The Iranian government did not want you to see this film.  It is not even about Iran, but anything by the author of The Satanic Verses is apparently enough to send the mad mullahs into apoplexy. Fortunately, after a 92 hour shut down precipitated by the Iranian ambassador’s protests, the Sri Lankan President decided to act civilized and allow production to continue.  The film resulting from the necessarily rushed shoot is quite a powerful work.

The very premise of the psychically linked Midnight’s Children personifying the newly independent India has deep resonance.  When Sinai acknowledges the failure of this special generation (and India by extension), it is a heavy moment.  As Rushdie’s surrogate, Sinai cuts through the propaganda, calling out India’s government and society for failing to live up to its professed democratic ideals.  Yet, the film is also inspiring, explicitly placing its hopes on the next generation to make due on the promise of the children of 1947. From the vantage point of 2013, one could argue that they have indeed.

Watching Midnight’s Children, it is clear Rushdie is not ready to forgive and forget the excesses of Indira Gandhi’s State of Emergency.  He is also highly critical of religious fundamentalism, clearly implying it is no accident of fate the relatively secular India routed the militantly Islamic Pakistan.  Indeed, the scenes in Islamabad are nearly as unsettling as those in Gandhi’s interrogation cells.

Satya Bhabha has some effective moments as the adult Sinai, but it is almost too much the allegorical everyman role for an actor to truly inhabit in a flesh and blood way.  In contrast, Siddharth (billed simply by his first name) is a genuinely malevolent presence as Shiva (named after the Hindu deity of destruction).  Likewise, Shriya Saran is wonderfully earthy and mysterious as Parvati-the-Witch. Jewel in the Crown veteran Charles Dance even lends his regal bearing as William Methwold, the dispossessed former owner of Sinai’s early family villa. Yet, it is the author’s warm, evocative voice that truly sets the tenor of the film.

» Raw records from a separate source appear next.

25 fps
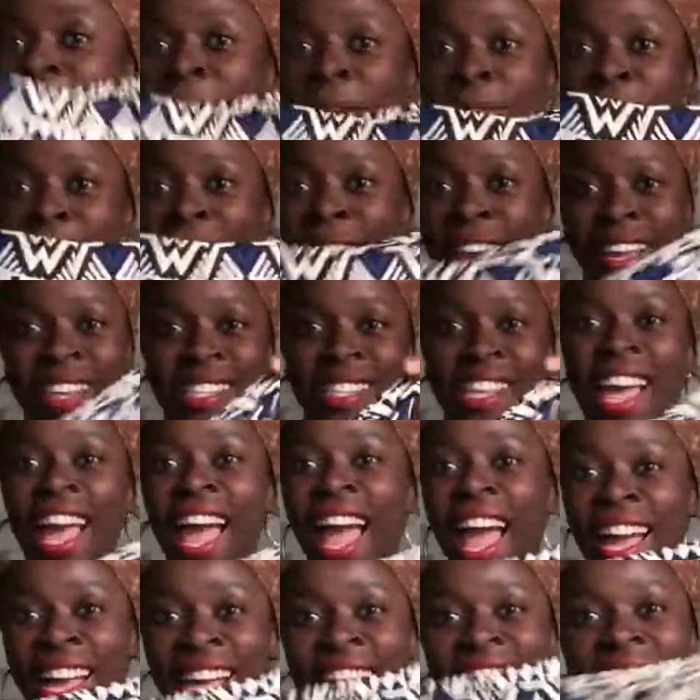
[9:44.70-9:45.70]
perfect,
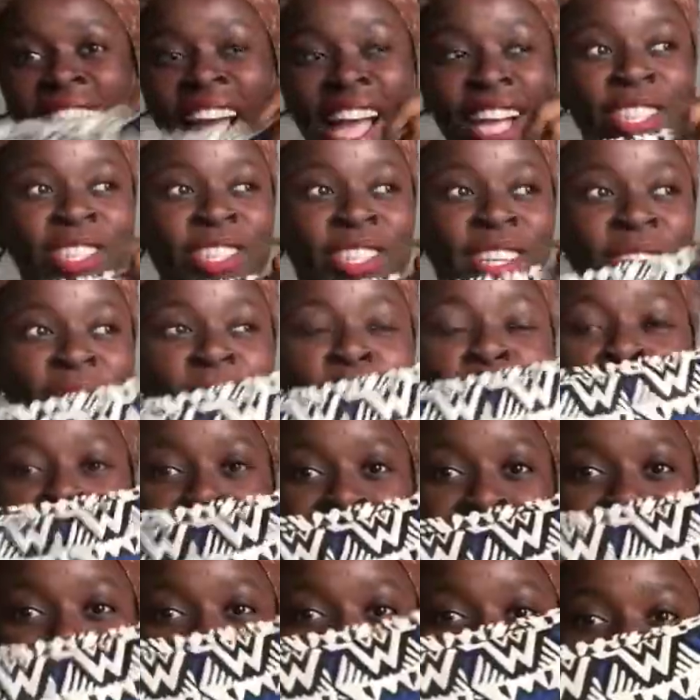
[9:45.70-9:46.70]
I can actually
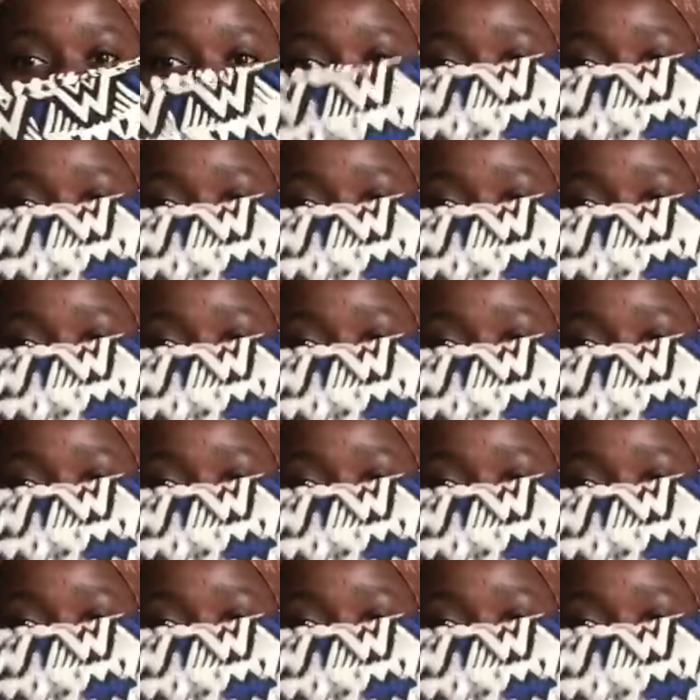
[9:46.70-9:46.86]
wear the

For obvious reasons, Midnight’s Children will be a difficult film for many critics and commentators to get their heads around.  Yet, the magical realist trappings illuminate rather than obscure the country’s awkward Twentieth Century history.  Frankly, the Raj does not always look so bad, compared to some of what follows.  While the one hundred forty-six minute running feels just a tad long, Mehta wrangles decades of subtly fantastical material into a logical and accessible narrative.  Highly recommended, Midnight’s Children opens this Friday (4/26) in New York at the Angelika Film Center downtown and the Beekman uptown.